# What to produce
Although the entries contain pictures, write out only their text, exactly as it stands.

*** Data to use Section Begins ***

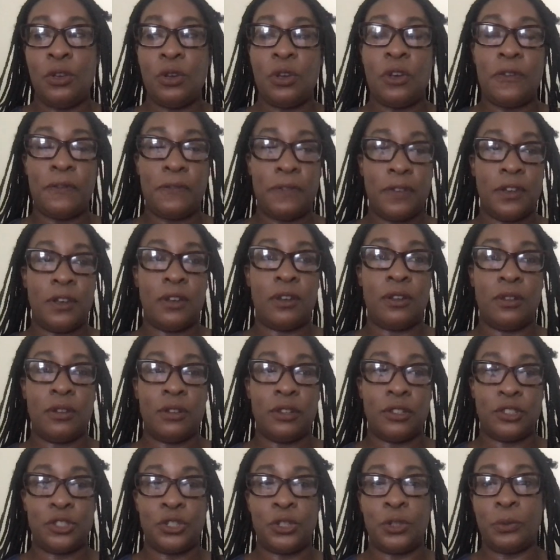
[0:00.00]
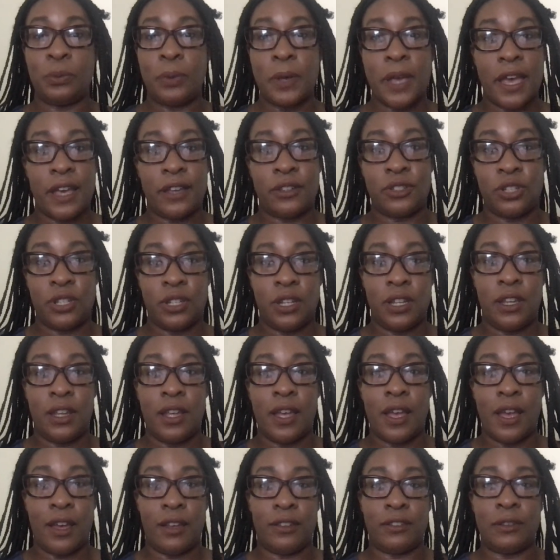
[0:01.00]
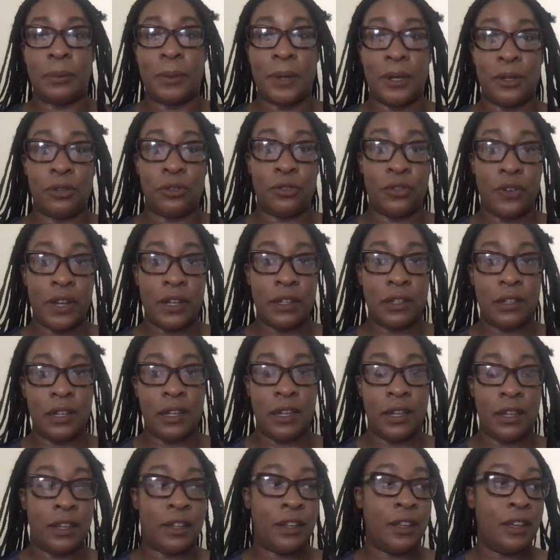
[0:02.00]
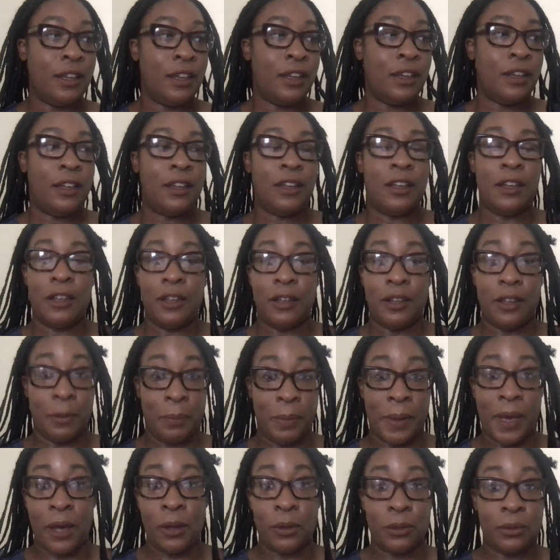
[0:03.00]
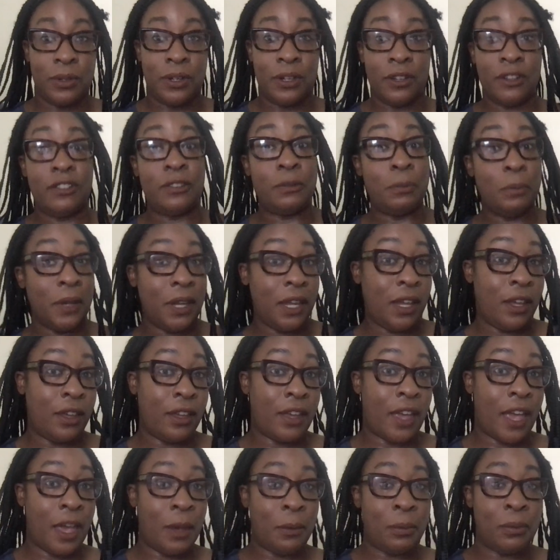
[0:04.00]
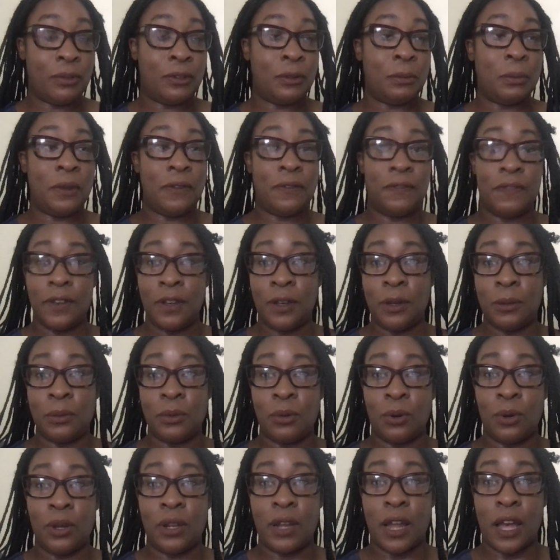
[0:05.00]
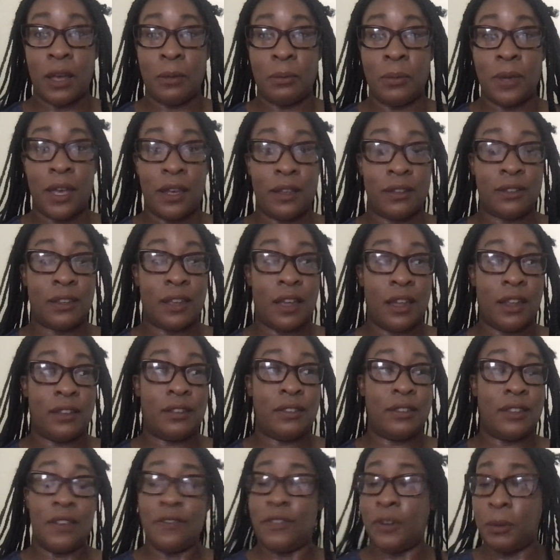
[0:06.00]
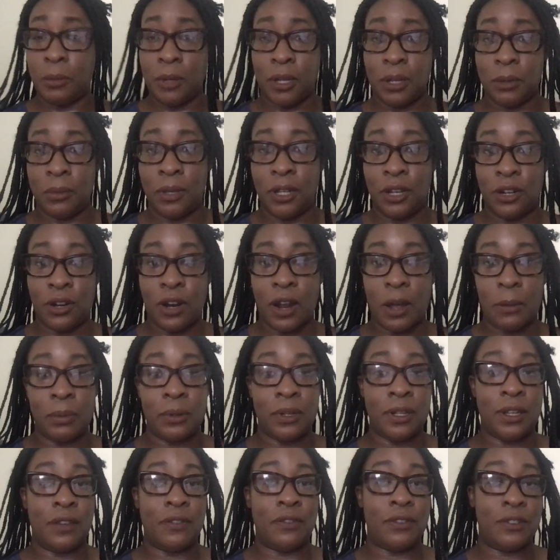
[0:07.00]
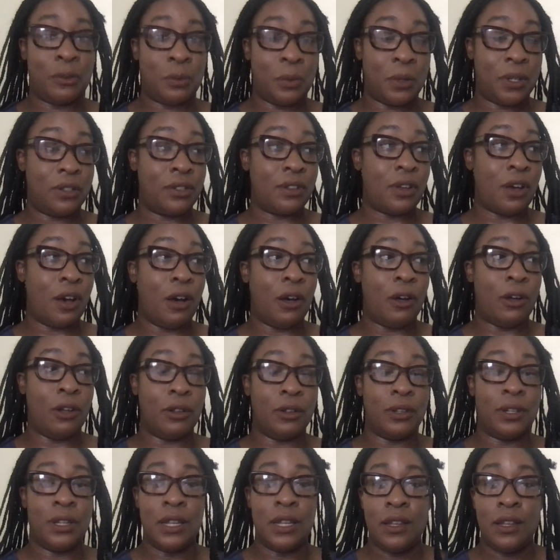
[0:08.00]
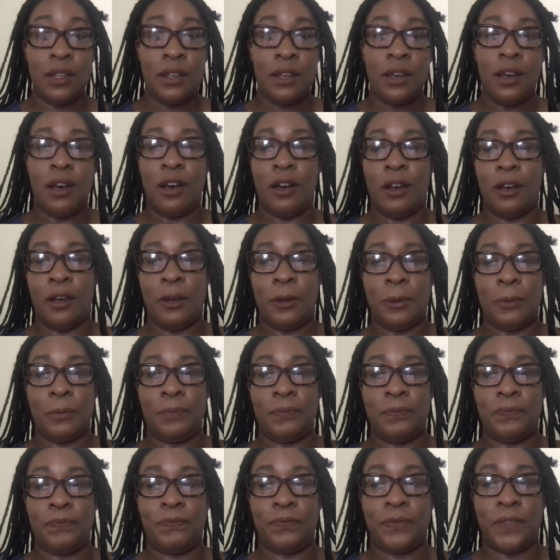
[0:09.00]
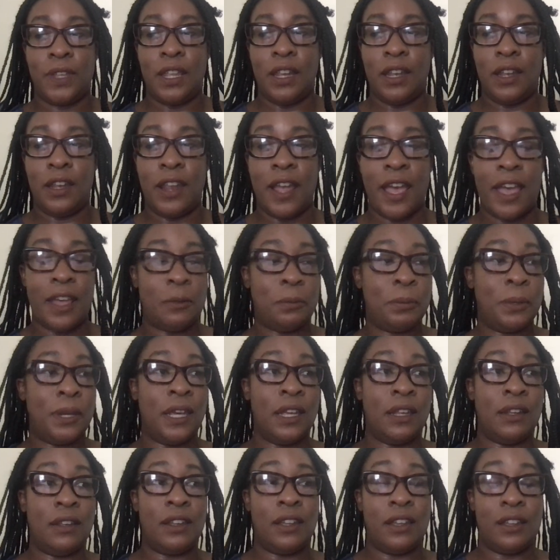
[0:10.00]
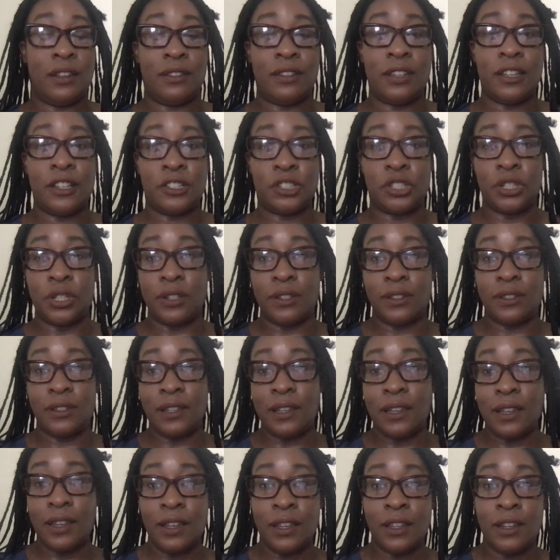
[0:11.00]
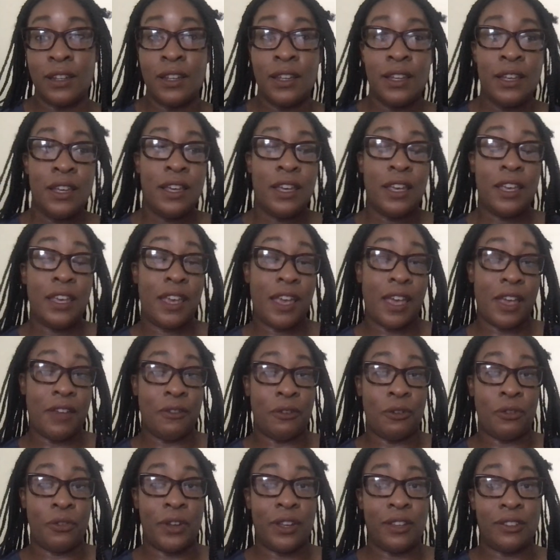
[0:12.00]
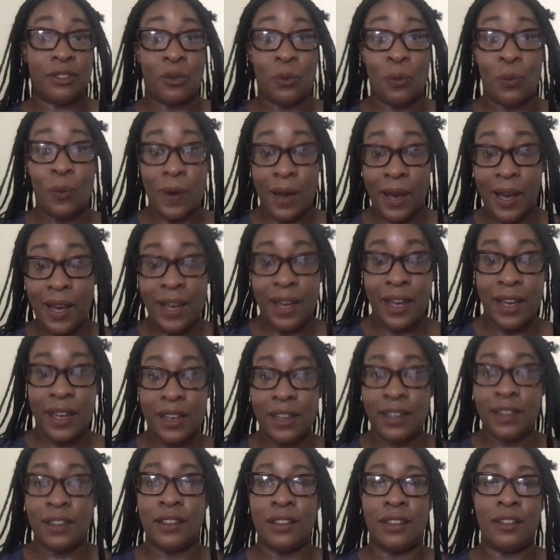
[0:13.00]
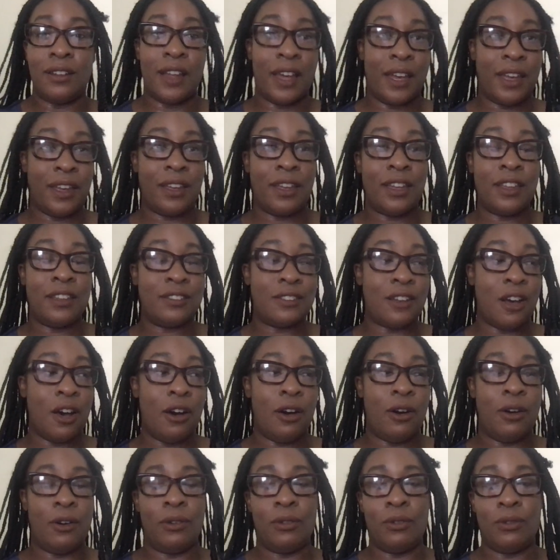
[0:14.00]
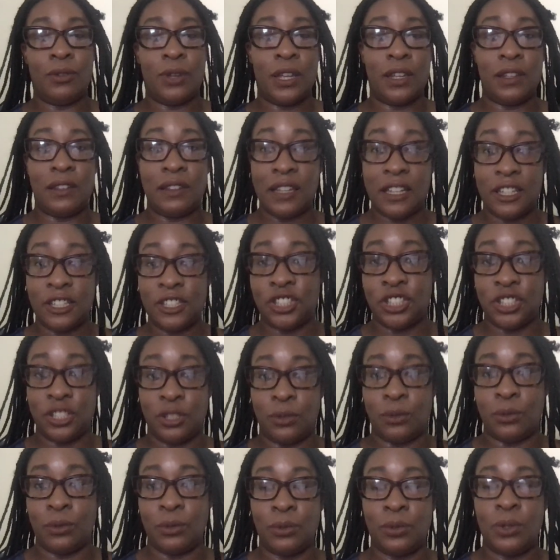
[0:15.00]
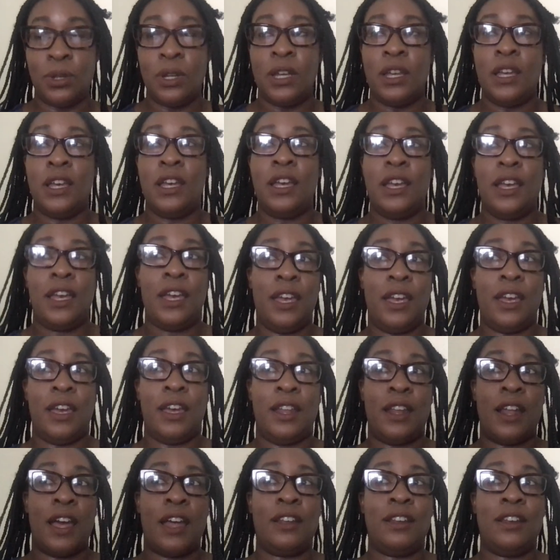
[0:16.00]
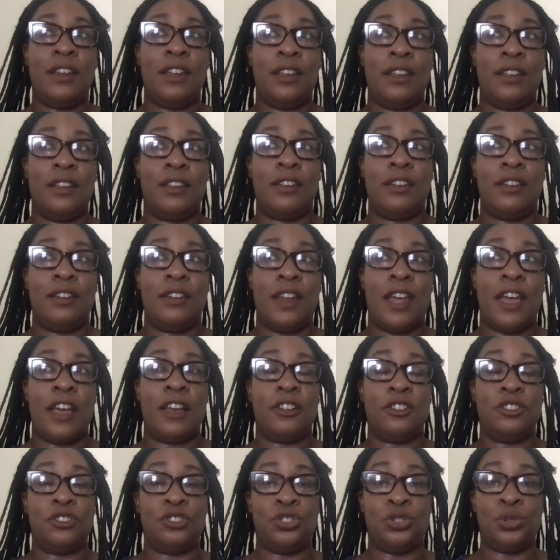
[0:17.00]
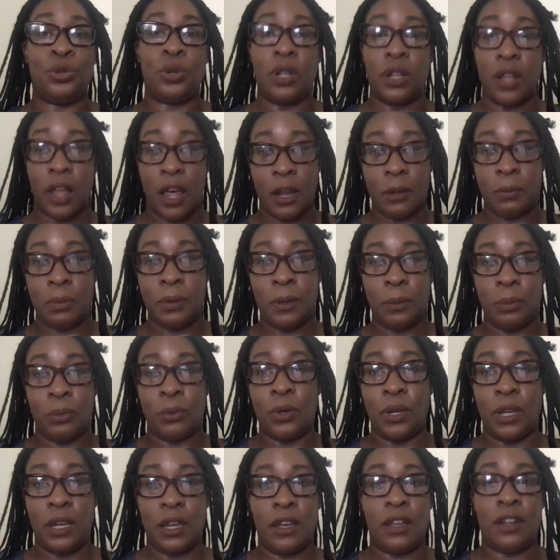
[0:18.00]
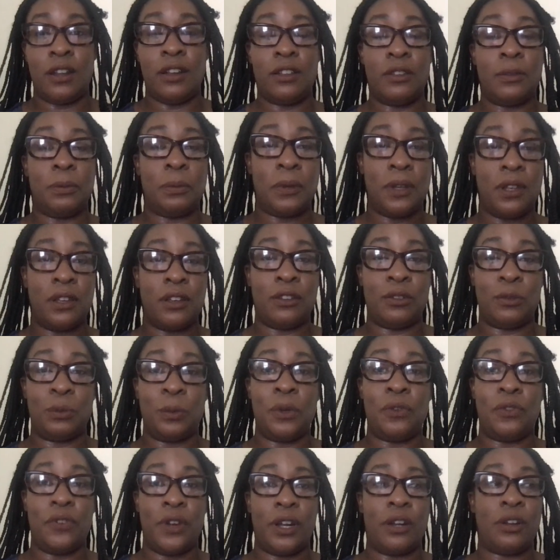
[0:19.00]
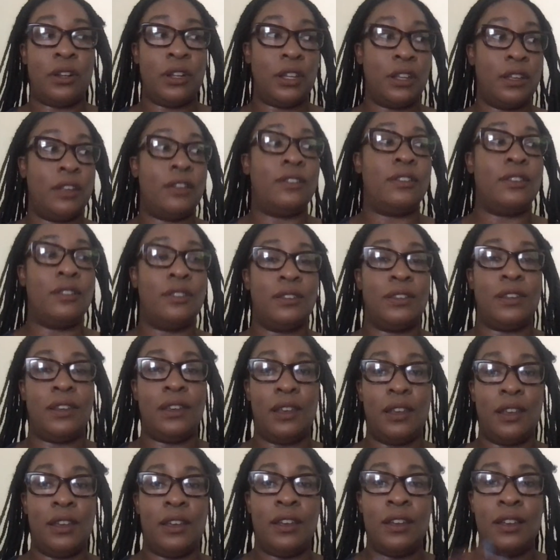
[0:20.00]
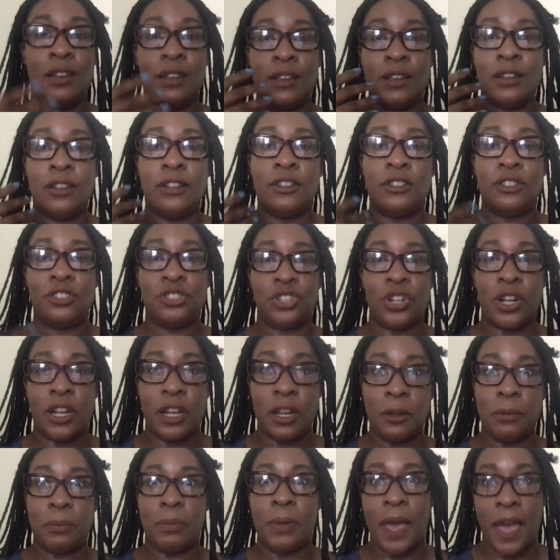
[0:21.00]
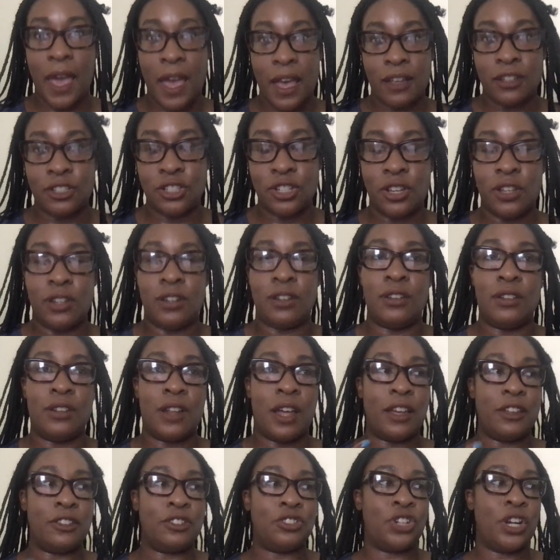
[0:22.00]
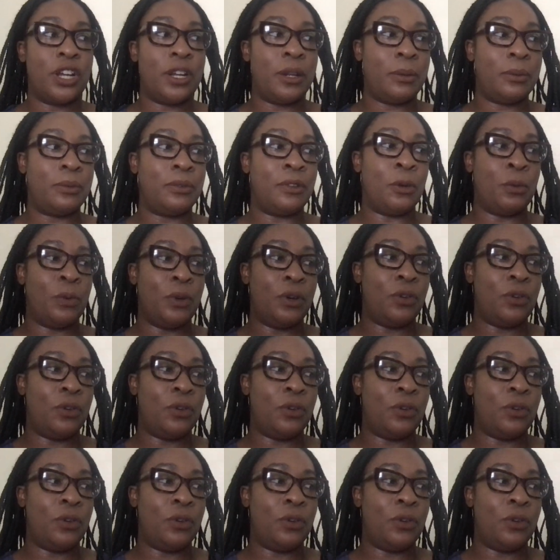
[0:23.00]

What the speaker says: could feel the true passion he has about directing, about this being able to be filmed on IMAX 70 millimeter, I believe is what it's called. That being the intention to see it. He gave a reason why. Like, it's all intentional. And I think that drew a lot of people in. It's because we rarely get to see straight up passion, like straight up someone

*** Data to use Section Ends ***

# Exercise result
[0:00.00]
[0:01.00]
[0:02.00]
[0:03.00]
[0:04.00]
[0:05.00]
[0:06.00]
[0:07.00]
[0:08.00]
[0:09.00]
[0:10.00]
[0:11.00]
[0:12.00]
[0:13.00]
[0:14.00]
[0:15.00]
[0:16.00]
[0:17.00]
[0:18.00]
[0:19.00]
[0:20.00]
[0:21.00]
[0:22.00]
[0:23.00]

What the speaker says: could feel the true passion he has about directing, about this being able to be filmed on IMAX 70 millimeter, I believe is what it's called. That being the intention to see it. He gave a reason why. Like, it's all intentional. And I think that drew a lot of people in. It's because we rarely get to see straight up passion, like straight up someone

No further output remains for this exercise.